▶ _DATA_
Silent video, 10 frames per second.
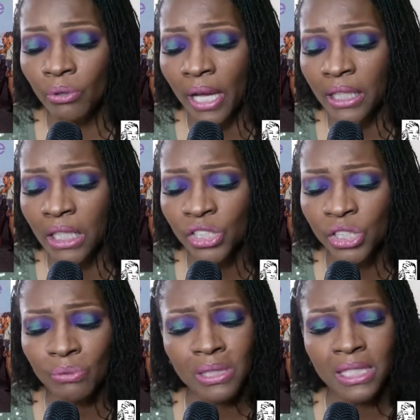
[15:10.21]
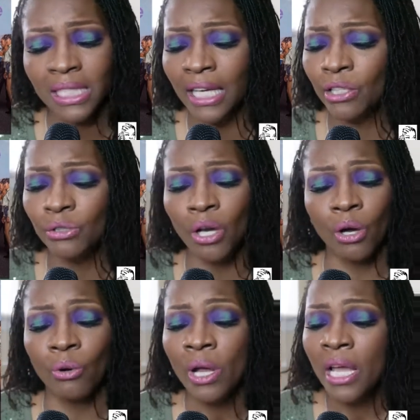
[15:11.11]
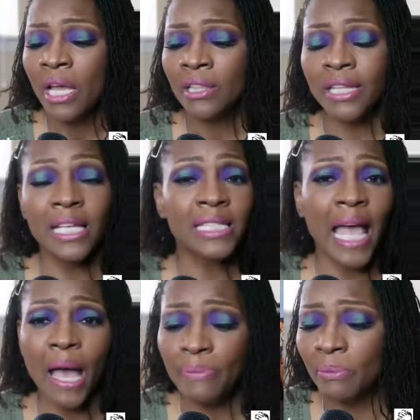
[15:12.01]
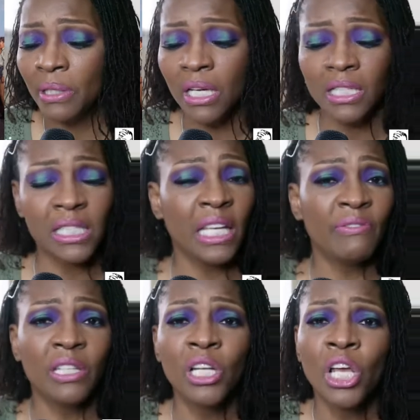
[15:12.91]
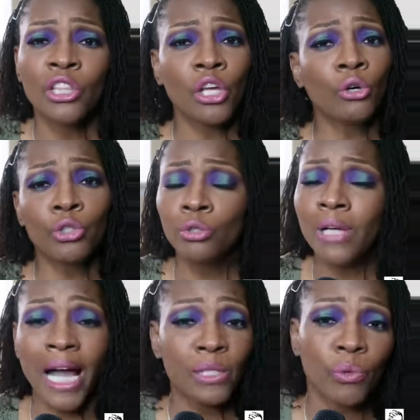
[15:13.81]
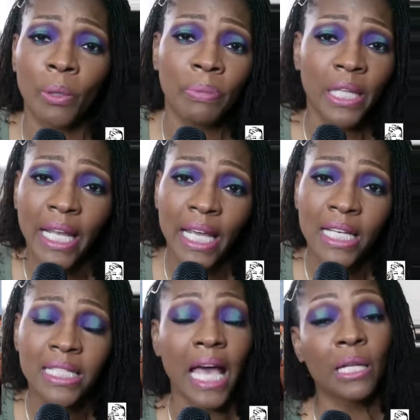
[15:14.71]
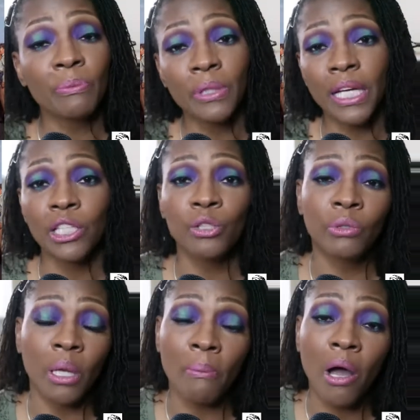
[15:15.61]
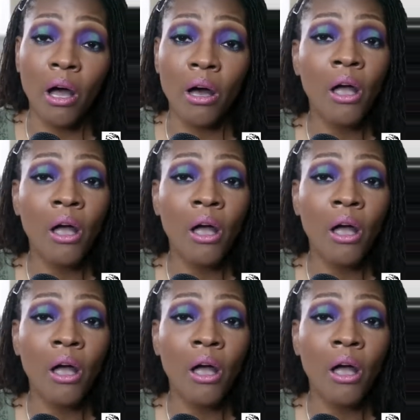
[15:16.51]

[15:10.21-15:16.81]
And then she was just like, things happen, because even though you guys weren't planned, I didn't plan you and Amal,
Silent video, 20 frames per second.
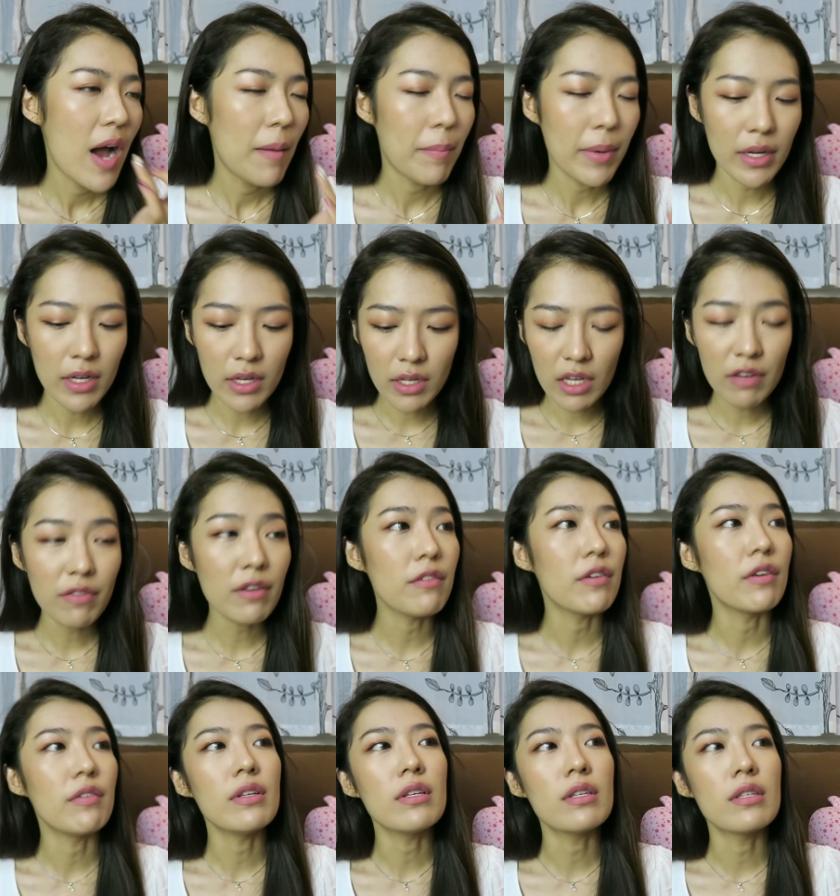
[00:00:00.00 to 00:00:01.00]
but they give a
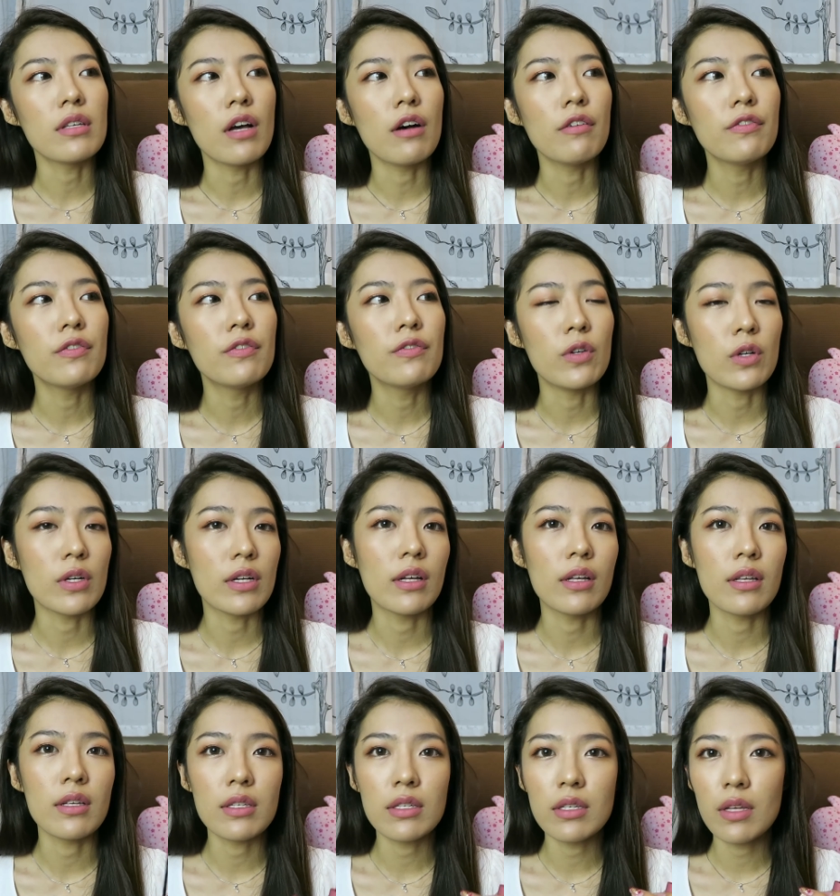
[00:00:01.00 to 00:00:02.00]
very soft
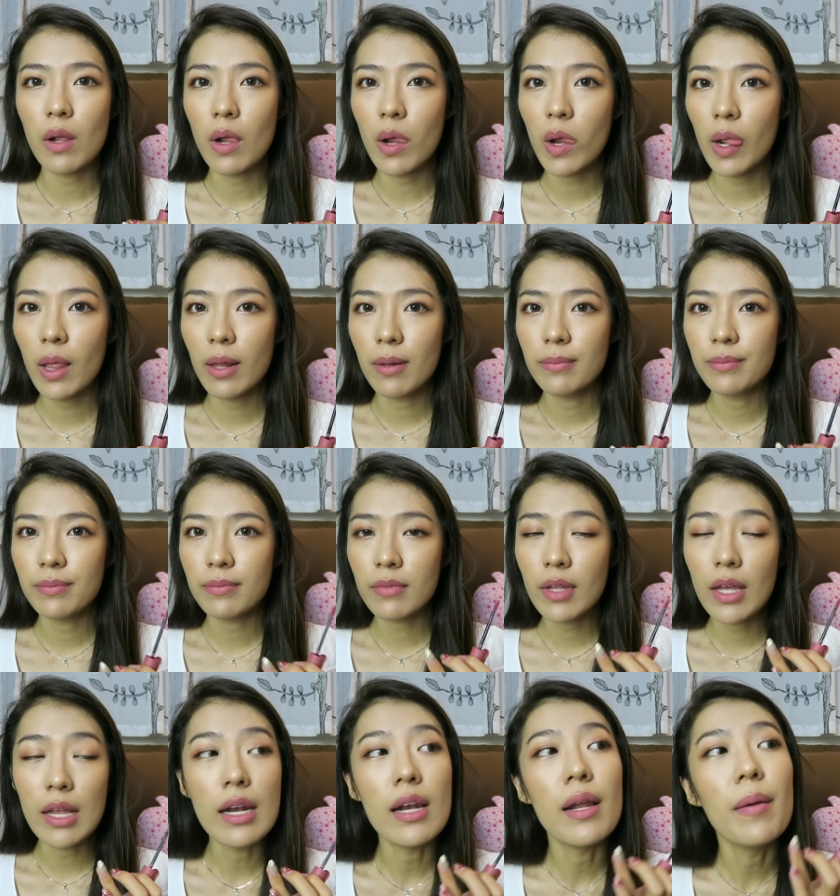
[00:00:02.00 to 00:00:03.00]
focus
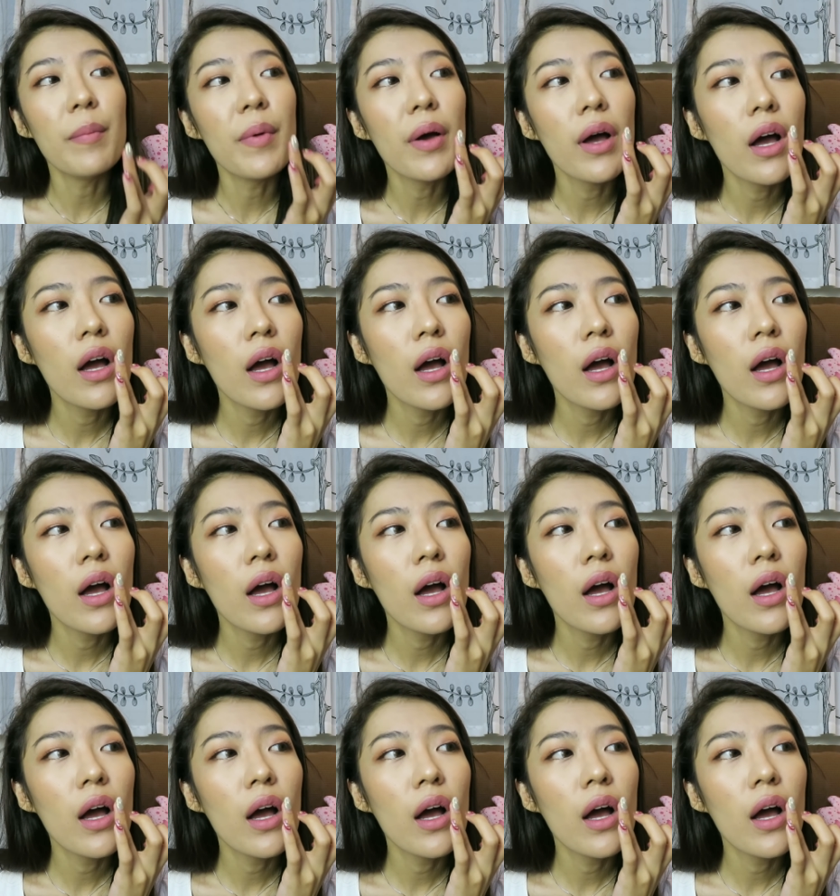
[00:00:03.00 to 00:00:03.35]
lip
--
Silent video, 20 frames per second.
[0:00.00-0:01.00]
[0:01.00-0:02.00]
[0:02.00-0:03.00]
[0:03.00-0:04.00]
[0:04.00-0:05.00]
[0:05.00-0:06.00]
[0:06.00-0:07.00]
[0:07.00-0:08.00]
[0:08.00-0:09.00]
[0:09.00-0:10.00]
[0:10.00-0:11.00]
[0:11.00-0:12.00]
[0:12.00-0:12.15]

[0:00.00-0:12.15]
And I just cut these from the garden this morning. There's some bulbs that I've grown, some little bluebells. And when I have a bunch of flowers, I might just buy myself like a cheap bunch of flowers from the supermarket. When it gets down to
--
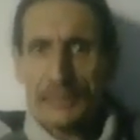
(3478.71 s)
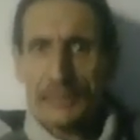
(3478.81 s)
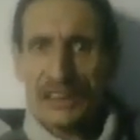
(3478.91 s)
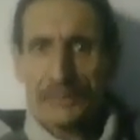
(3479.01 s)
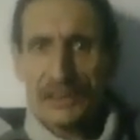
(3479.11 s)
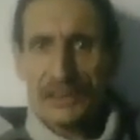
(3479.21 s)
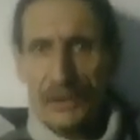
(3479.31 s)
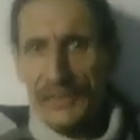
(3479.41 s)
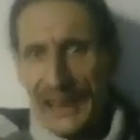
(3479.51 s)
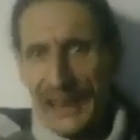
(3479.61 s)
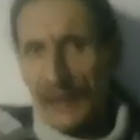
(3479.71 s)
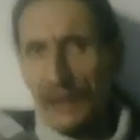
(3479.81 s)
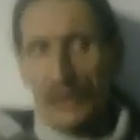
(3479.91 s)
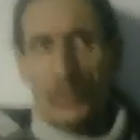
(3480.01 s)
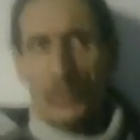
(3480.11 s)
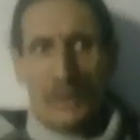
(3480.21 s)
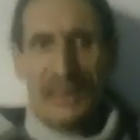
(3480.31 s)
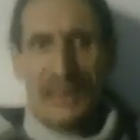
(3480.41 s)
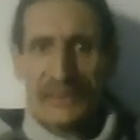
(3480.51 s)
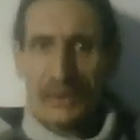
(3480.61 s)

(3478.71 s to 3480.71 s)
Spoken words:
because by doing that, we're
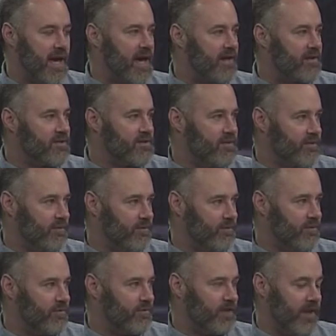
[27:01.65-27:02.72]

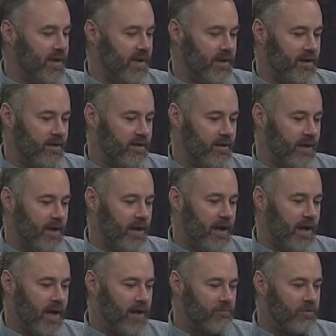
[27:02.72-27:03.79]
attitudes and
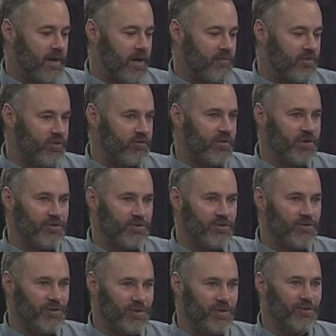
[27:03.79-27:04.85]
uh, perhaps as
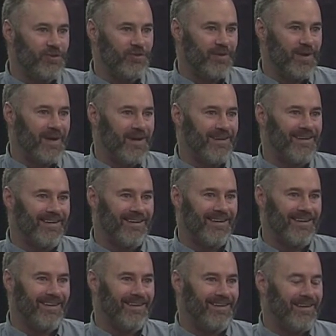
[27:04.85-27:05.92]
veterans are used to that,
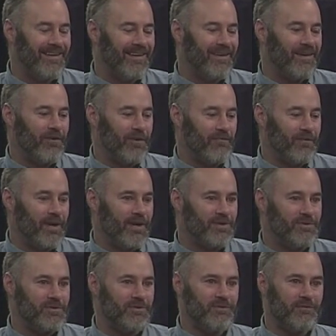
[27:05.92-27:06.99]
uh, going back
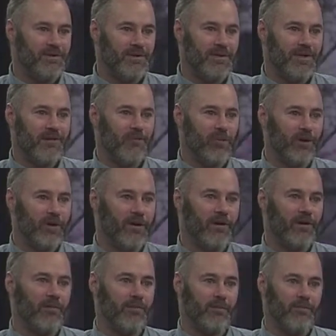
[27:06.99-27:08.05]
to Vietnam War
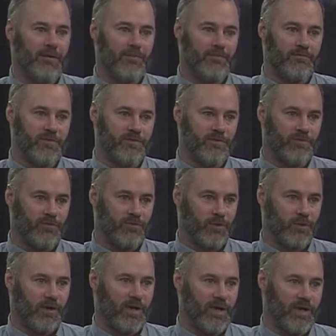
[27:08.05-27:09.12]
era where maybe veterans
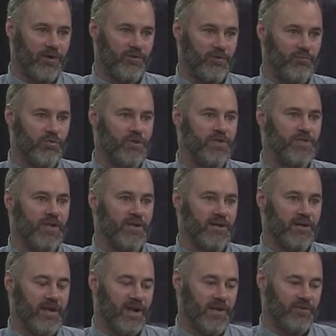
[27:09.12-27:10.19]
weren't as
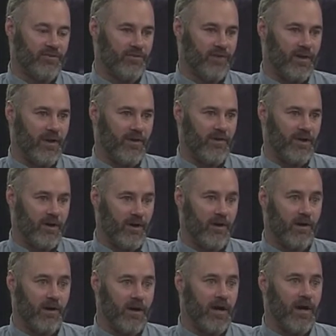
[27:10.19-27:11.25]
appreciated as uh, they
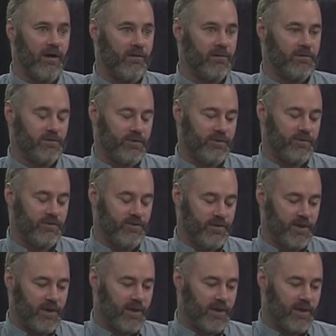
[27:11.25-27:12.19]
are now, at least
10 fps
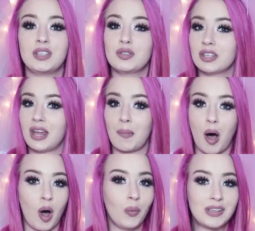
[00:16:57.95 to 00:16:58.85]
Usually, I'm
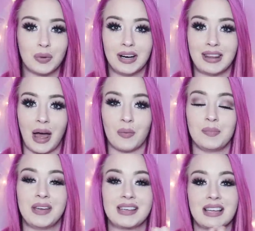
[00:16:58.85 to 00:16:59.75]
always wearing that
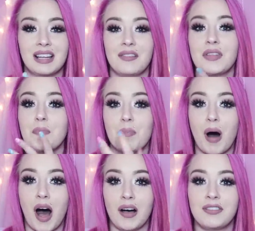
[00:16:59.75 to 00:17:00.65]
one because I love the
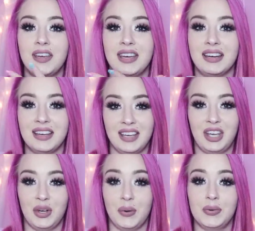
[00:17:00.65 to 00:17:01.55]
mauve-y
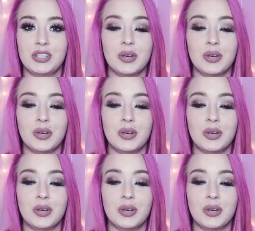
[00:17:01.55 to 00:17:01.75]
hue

▶ _PROBLEM TO SOLVE_
Reproduce only the lines above, starting at the line with "[0:04.00-0:05.00]" and ending at the line with "[0:12.00-0:12.15]", exactly as written.

▶ _ANSWER TO THE PROBLEM_
[0:04.00-0:05.00]
[0:05.00-0:06.00]
[0:06.00-0:07.00]
[0:07.00-0:08.00]
[0:08.00-0:09.00]
[0:09.00-0:10.00]
[0:10.00-0:11.00]
[0:11.00-0:12.00]
[0:12.00-0:12.15]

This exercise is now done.